Assigned task: Quote the listing in full, exactly as given, minus any pictures.

════

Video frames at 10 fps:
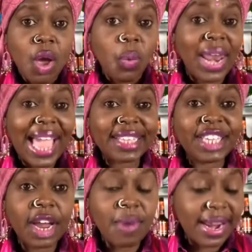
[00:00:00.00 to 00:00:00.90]
Well, I can
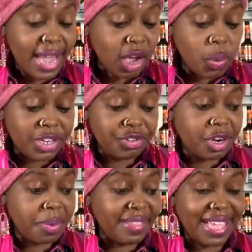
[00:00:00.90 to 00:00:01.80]
tell you right now, Queen
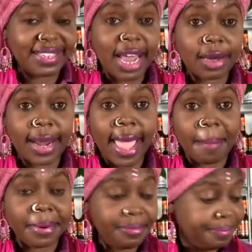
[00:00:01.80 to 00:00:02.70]
Trinity, that's not going to
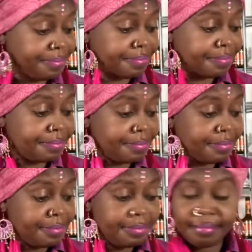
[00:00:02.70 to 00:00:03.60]
happen.
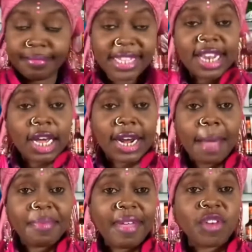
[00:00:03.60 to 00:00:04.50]
That's not going
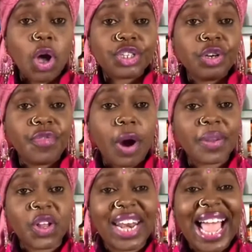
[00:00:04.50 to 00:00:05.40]
to happen. They've gone too far
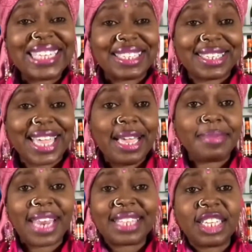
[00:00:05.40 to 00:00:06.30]
with their lies and
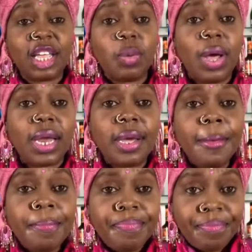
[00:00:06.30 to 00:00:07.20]
schemes. And I tell you what,
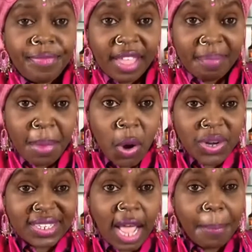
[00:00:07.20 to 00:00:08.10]
the
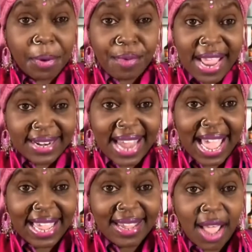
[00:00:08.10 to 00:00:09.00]
modus
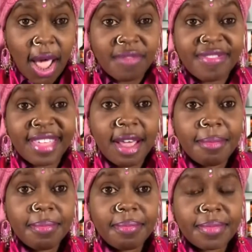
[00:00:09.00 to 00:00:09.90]
operandi of
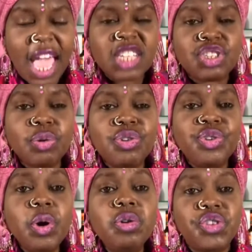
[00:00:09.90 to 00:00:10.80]
them is to
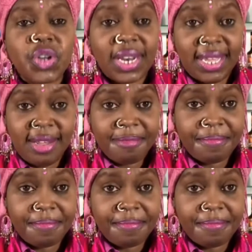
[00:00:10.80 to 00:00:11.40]
usually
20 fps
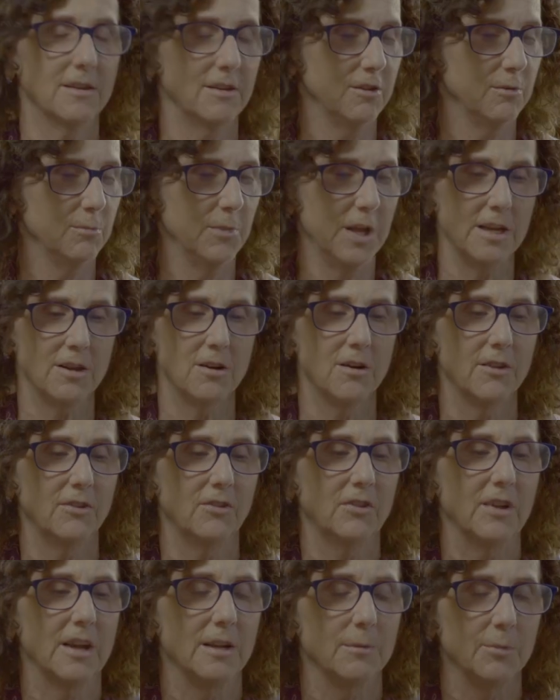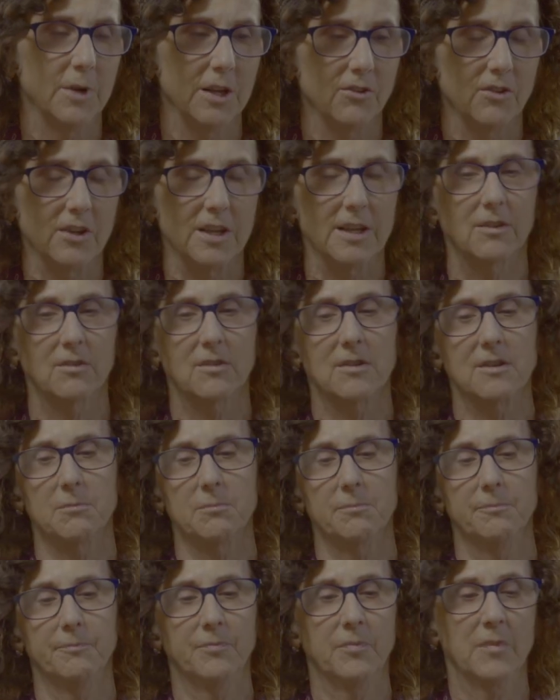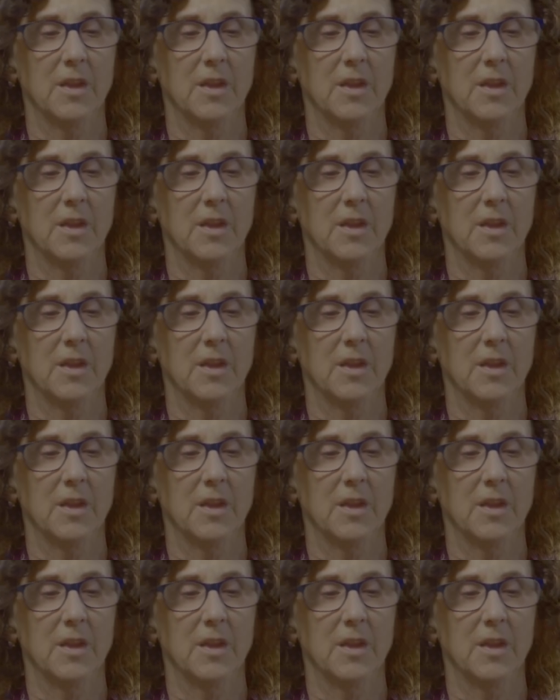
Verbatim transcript: and you make all these antibodies against them.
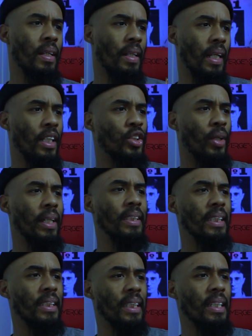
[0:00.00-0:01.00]
Like the
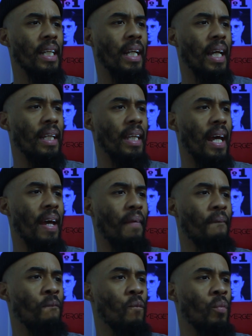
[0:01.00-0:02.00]
transition, I like
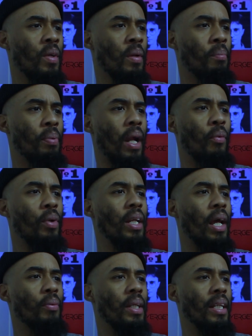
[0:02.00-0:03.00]
that. But I really
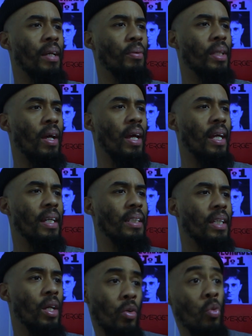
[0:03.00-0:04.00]
like what they did with the
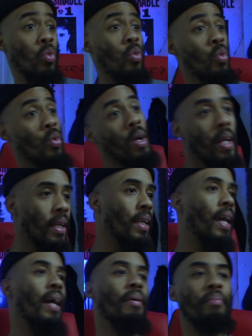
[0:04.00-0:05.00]
hands.
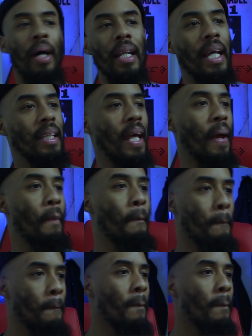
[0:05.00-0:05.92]
Yeah, I like that.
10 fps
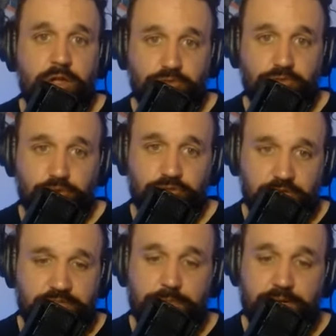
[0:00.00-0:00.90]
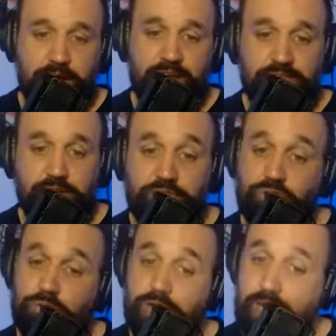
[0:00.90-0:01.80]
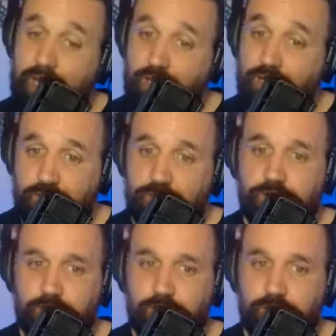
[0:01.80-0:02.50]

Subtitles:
those are the type of guys that it's okay,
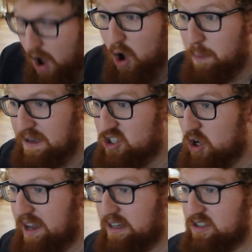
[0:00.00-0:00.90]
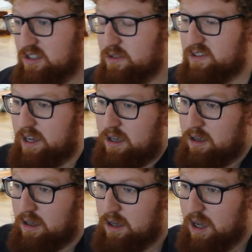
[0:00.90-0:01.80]
hope you enjoy it. And she was like,
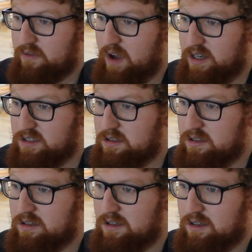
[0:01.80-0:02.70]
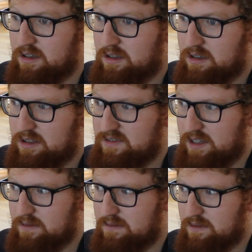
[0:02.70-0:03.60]
I've read it. I was like,
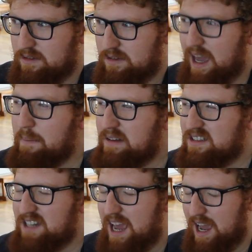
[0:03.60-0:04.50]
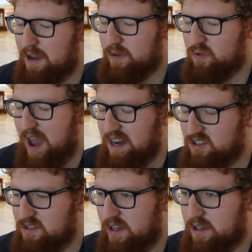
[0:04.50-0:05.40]
it came out today, how have you read it? She
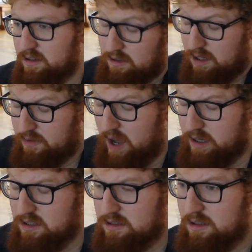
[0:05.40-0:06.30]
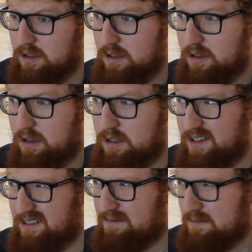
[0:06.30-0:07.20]
was like, I've read it. I was like,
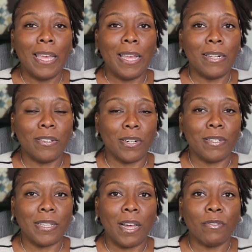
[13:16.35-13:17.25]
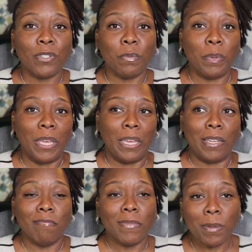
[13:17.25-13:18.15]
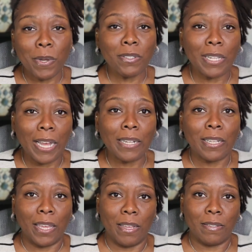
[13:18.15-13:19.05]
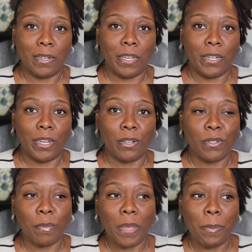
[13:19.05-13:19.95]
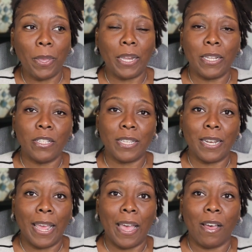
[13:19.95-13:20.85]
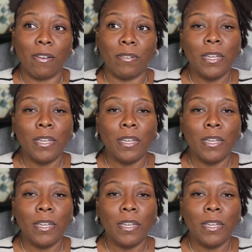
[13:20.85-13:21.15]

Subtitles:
it turns out to be the most likely case scenario. So maybe I need to now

════

Exercise response:
Video frames at 10 fps:
[00:00:00.00 to 00:00:00.90]
Well, I can
[00:00:00.90 to 00:00:01.80]
tell you right now, Queen
[00:00:01.80 to 00:00:02.70]
Trinity, that's not going to
[00:00:02.70 to 00:00:03.60]
happen.
[00:00:03.60 to 00:00:04.50]
That's not going
[00:00:04.50 to 00:00:05.40]
to happen. They've gone too far
[00:00:05.40 to 00:00:06.30]
with their lies and
[00:00:06.30 to 00:00:07.20]
schemes. And I tell you what,
[00:00:07.20 to 00:00:08.10]
the
[00:00:08.10 to 00:00:09.00]
modus
[00:00:09.00 to 00:00:09.90]
operandi of
[00:00:09.90 to 00:00:10.80]
them is to
[00:00:10.80 to 00:00:11.40]
usually
20 fps
Verbatim transcript: and you make all these antibodies against them.
[0:00.00-0:01.00]
Like the
[0:01.00-0:02.00]
transition, I like
[0:02.00-0:03.00]
that. But I really
[0:03.00-0:04.00]
like what they did with the
[0:04.00-0:05.00]
hands.
[0:05.00-0:05.92]
Yeah, I like that.
10 fps
[0:00.00-0:00.90]
[0:00.90-0:01.80]
[0:01.80-0:02.50]

Subtitles:
those are the type of guys that it's okay,
[0:00.00-0:00.90]
[0:00.90-0:01.80]
hope you enjoy it. And she was like,
[0:01.80-0:02.70]
[0:02.70-0:03.60]
I've read it. I was like,
[0:03.60-0:04.50]
[0:04.50-0:05.40]
it came out today, how have you read it? She
[0:05.40-0:06.30]
[0:06.30-0:07.20]
was like, I've read it. I was like,
[13:16.35-13:17.25]
[13:17.25-13:18.15]
[13:18.15-13:19.05]
[13:19.05-13:19.95]
[13:19.95-13:20.85]
[13:20.85-13:21.15]

Subtitles:
it turns out to be the most likely case scenario. So maybe I need to now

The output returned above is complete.